The main decision still to be elucidated is when in the clinical life of a recognized cancer is the best time for molecular testing and how extensive should it be? At initial diagnosis, since the number of mutations may be fewer early in the course of the malignancy and effective intervention may be more likely? Or, after recurrence or spread, despite the likelihood of greater mutational load by that time? Or [should testing occur] sequentially, such as with liquid biopsies?[5]

An argument can be made for each approach. The best answers will get worked out by tumor response and outcome data—molecular cancer diagnosis by molecular cancer diagnosis.

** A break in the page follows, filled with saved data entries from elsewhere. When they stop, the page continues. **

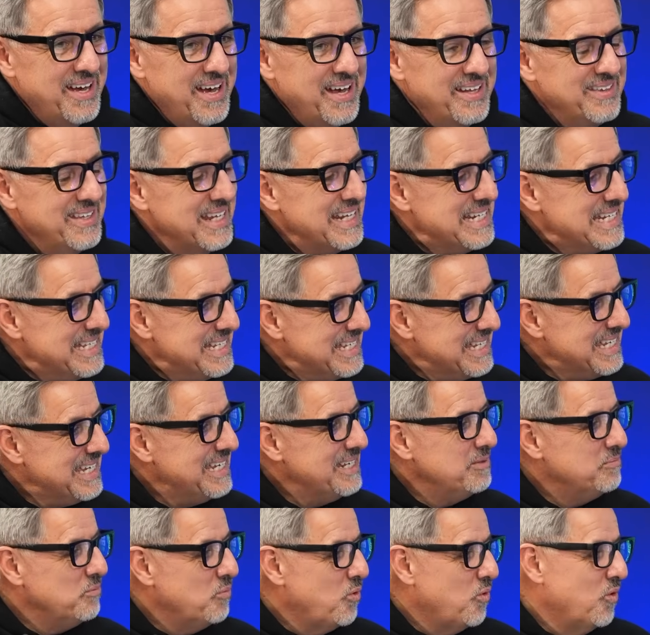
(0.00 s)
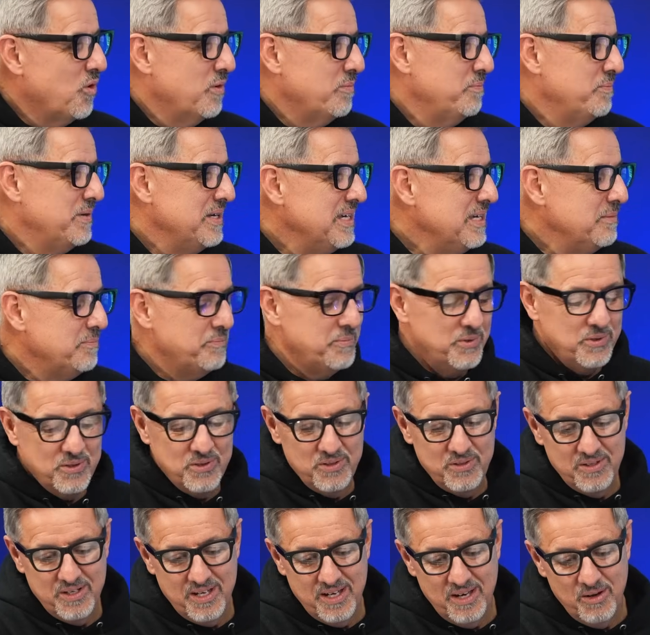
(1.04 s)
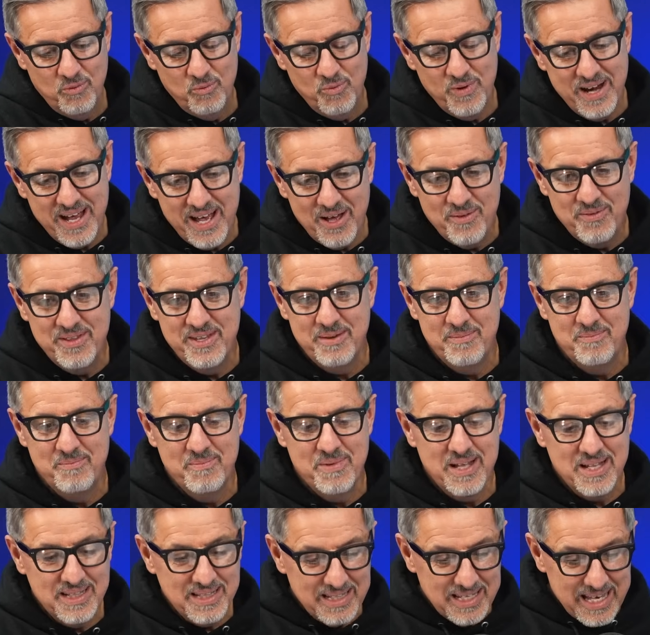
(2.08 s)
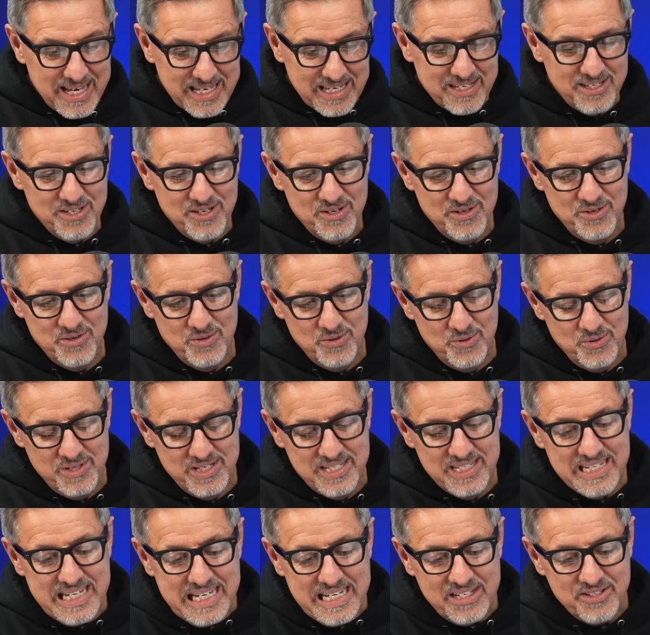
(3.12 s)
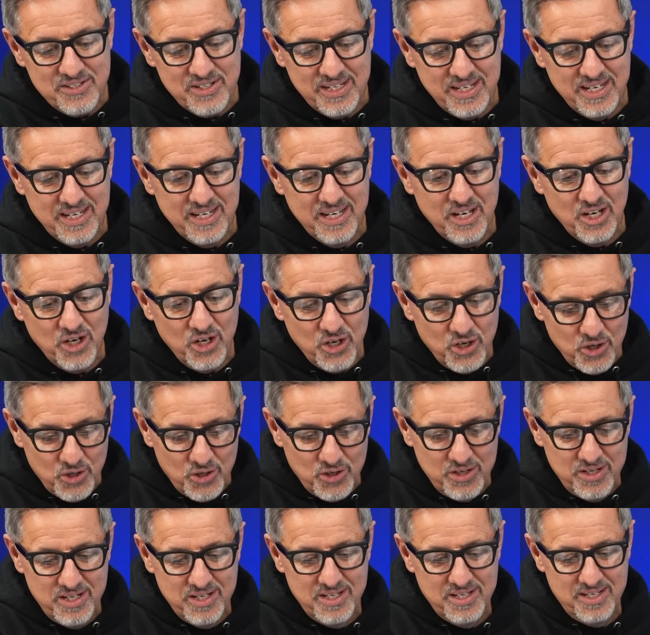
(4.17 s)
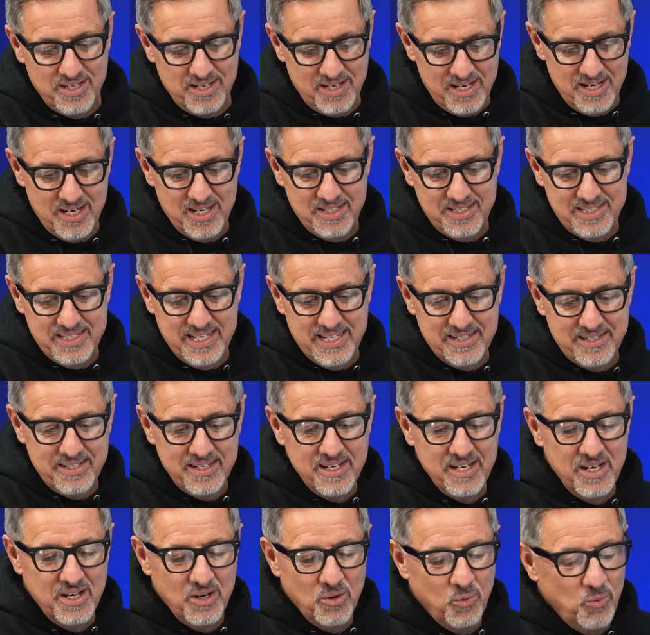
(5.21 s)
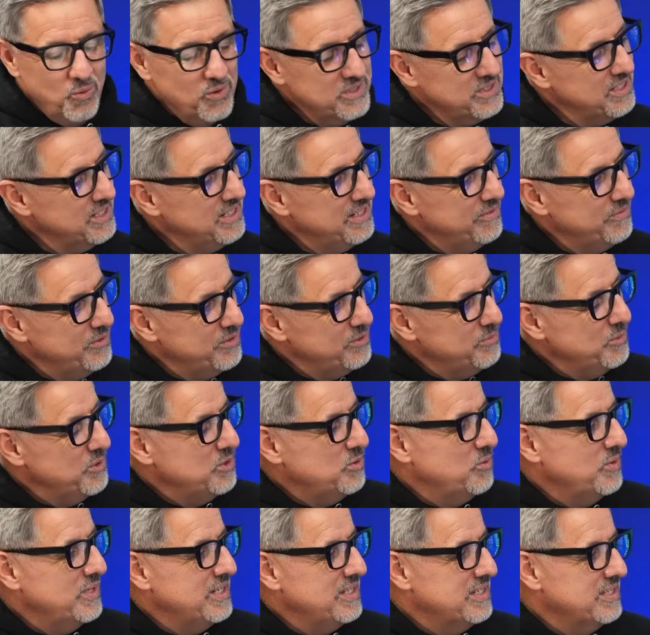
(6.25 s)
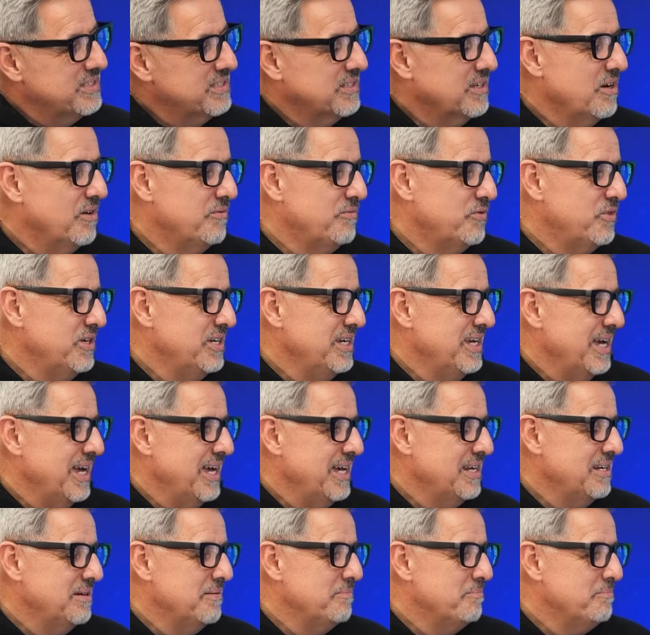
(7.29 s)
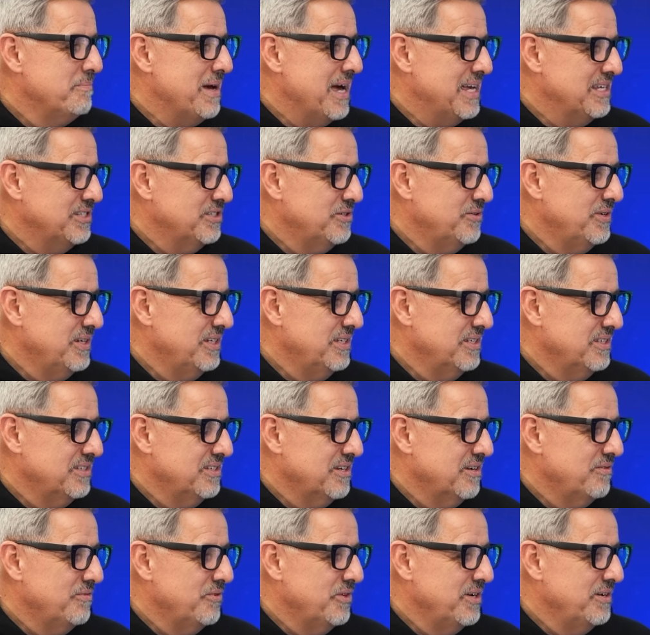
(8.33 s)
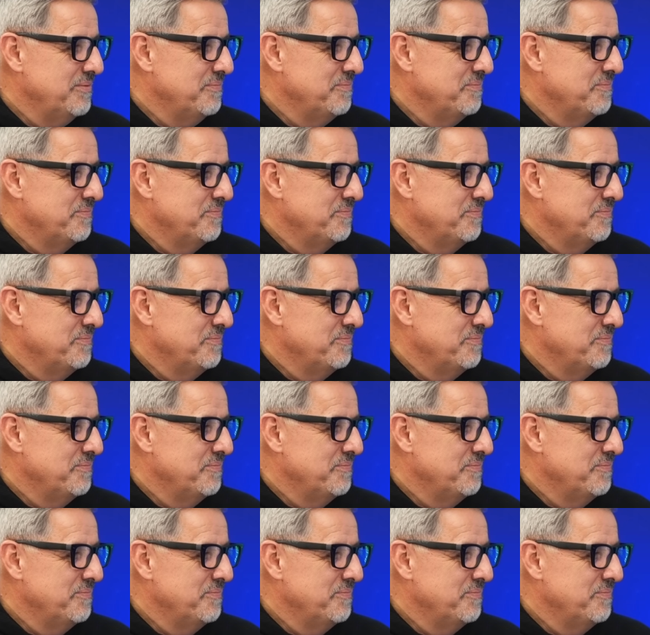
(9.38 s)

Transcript: They need more people around them like you teaching good content. What's the difference between discovery and mastering discovery?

The Association for Molecular Pathology (AMP) recently published a list of justifications for molecular testing of malignancies.[6] The AMP Framework for the Evidence Needed to Demonstrate Clinical Utility Task Force made specific recommendations in the following areas:

  • Adopting patient-centered definitions of clinical utility;

  • Recognizing that an accurate diagnosis has inherent clinical utility;

  • Recognizing that clinical utility for molecular diagnostics is context-dependent;

  • Supporting multiple modalities of evidence generation, including appropriate alternatives to randomized clinical trials;

  • Utilizing a modified ACCE (analytic validity, clinical validity, clinical utility, and ethical, legal, and social implications) model;

  • Recognizing the critical role of the molecular professional; and

  • Supporting professional organization-driven practice guidelines.

Upon receipt of a lab test result, the clinician wants to know: What does this mean? What should I do now? My activist approach tells me that the pathologist should advise at the front end (ie, why do this test?), determine how and when the specimen is collected, and where and how the test is performed. And at the distal end of the B2B loop, [advise on] what [the results] mean and what should now be done.

It's an exciting time in oncology and pathology. Let's try to get it right.

That is my opinion. I'm Dr George Lundberg, and my conflicts of interest include being a pathologist, belonging to the AMP, believing in this field, and serving as chief medical officer of CollabRx™, a San Francisco–based company that provides solutions generated by computer matching of oncologic genomic testing results with best subsequent clinical actions for each patient.